TASK REQUIREMENTS
Reproduce the data below exactly as written. Pictures do not belong in the copy.

Stored data entries
= Beginning of Section =
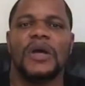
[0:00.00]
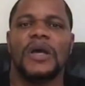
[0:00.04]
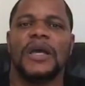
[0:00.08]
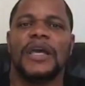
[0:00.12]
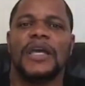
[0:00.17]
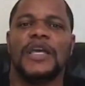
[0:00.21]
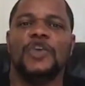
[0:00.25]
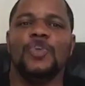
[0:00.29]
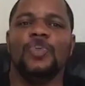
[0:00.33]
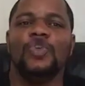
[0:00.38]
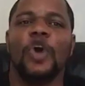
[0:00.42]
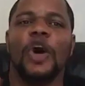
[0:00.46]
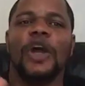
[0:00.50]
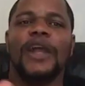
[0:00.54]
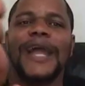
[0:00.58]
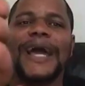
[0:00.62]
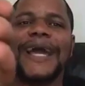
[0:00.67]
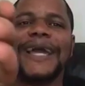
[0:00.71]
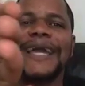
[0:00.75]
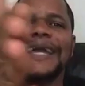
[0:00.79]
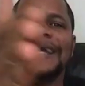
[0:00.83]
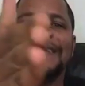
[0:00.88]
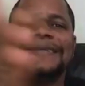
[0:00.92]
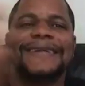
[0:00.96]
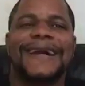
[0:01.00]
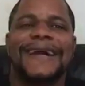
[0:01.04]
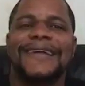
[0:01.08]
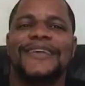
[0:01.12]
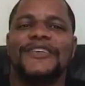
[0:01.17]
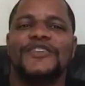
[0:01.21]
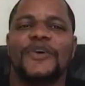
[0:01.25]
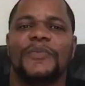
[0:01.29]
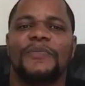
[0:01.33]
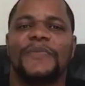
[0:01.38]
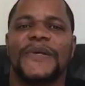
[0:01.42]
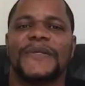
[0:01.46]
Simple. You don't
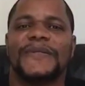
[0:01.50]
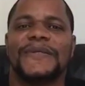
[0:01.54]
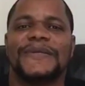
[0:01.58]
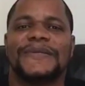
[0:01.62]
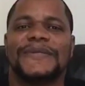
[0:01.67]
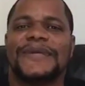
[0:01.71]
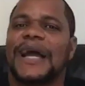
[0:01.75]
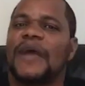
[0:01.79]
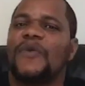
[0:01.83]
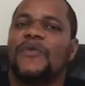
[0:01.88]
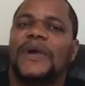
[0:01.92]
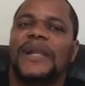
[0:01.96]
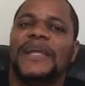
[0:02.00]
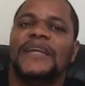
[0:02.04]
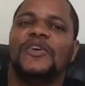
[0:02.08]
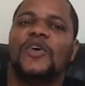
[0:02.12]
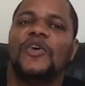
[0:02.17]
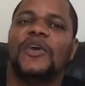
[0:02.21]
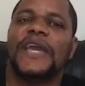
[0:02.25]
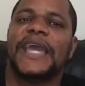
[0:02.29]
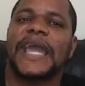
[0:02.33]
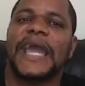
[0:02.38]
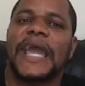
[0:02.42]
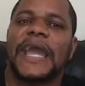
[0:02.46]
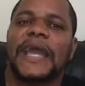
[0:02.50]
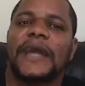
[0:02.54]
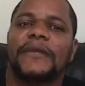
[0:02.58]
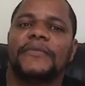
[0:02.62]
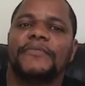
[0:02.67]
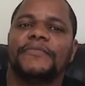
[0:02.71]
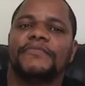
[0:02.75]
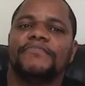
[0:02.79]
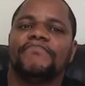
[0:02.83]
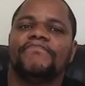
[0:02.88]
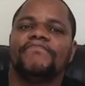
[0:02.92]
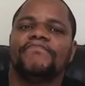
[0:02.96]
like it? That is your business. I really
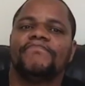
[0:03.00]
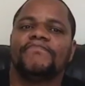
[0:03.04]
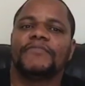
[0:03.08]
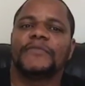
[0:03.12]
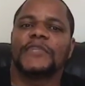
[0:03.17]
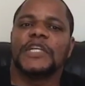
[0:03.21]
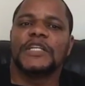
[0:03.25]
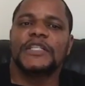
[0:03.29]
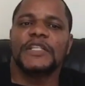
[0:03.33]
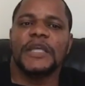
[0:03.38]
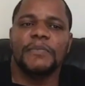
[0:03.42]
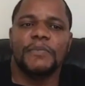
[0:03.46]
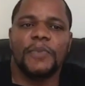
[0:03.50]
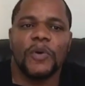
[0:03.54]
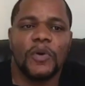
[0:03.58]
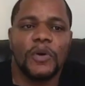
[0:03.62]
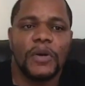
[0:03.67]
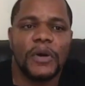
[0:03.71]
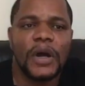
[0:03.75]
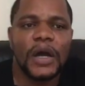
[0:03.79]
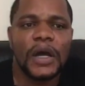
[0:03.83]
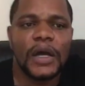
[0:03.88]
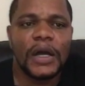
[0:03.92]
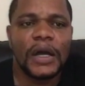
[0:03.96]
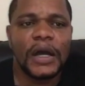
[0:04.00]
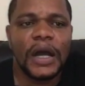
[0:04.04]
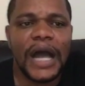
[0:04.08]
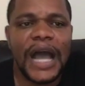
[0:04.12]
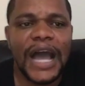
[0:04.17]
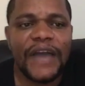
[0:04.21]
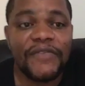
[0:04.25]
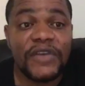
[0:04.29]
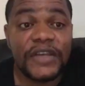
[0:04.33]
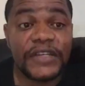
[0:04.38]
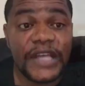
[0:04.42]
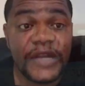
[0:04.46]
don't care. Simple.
= End of Section =
EXERCISE SOLUTION
[0:00.00]
[0:00.04]
[0:00.08]
[0:00.12]
[0:00.17]
[0:00.21]
[0:00.25]
[0:00.29]
[0:00.33]
[0:00.38]
[0:00.42]
[0:00.46]
[0:00.50]
[0:00.54]
[0:00.58]
[0:00.62]
[0:00.67]
[0:00.71]
[0:00.75]
[0:00.79]
[0:00.83]
[0:00.88]
[0:00.92]
[0:00.96]
[0:01.00]
[0:01.04]
[0:01.08]
[0:01.12]
[0:01.17]
[0:01.21]
[0:01.25]
[0:01.29]
[0:01.33]
[0:01.38]
[0:01.42]
[0:01.46]
Simple. You don't
[0:01.50]
[0:01.54]
[0:01.58]
[0:01.62]
[0:01.67]
[0:01.71]
[0:01.75]
[0:01.79]
[0:01.83]
[0:01.88]
[0:01.92]
[0:01.96]
[0:02.00]
[0:02.04]
[0:02.08]
[0:02.12]
[0:02.17]
[0:02.21]
[0:02.25]
[0:02.29]
[0:02.33]
[0:02.38]
[0:02.42]
[0:02.46]
[0:02.50]
[0:02.54]
[0:02.58]
[0:02.62]
[0:02.67]
[0:02.71]
[0:02.75]
[0:02.79]
[0:02.83]
[0:02.88]
[0:02.92]
[0:02.96]
like it? That is your business. I really
[0:03.00]
[0:03.04]
[0:03.08]
[0:03.12]
[0:03.17]
[0:03.21]
[0:03.25]
[0:03.29]
[0:03.33]
[0:03.38]
[0:03.42]
[0:03.46]
[0:03.50]
[0:03.54]
[0:03.58]
[0:03.62]
[0:03.67]
[0:03.71]
[0:03.75]
[0:03.79]
[0:03.83]
[0:03.88]
[0:03.92]
[0:03.96]
[0:04.00]
[0:04.04]
[0:04.08]
[0:04.12]
[0:04.17]
[0:04.21]
[0:04.25]
[0:04.29]
[0:04.33]
[0:04.38]
[0:04.42]
[0:04.46]
don't care. Simple.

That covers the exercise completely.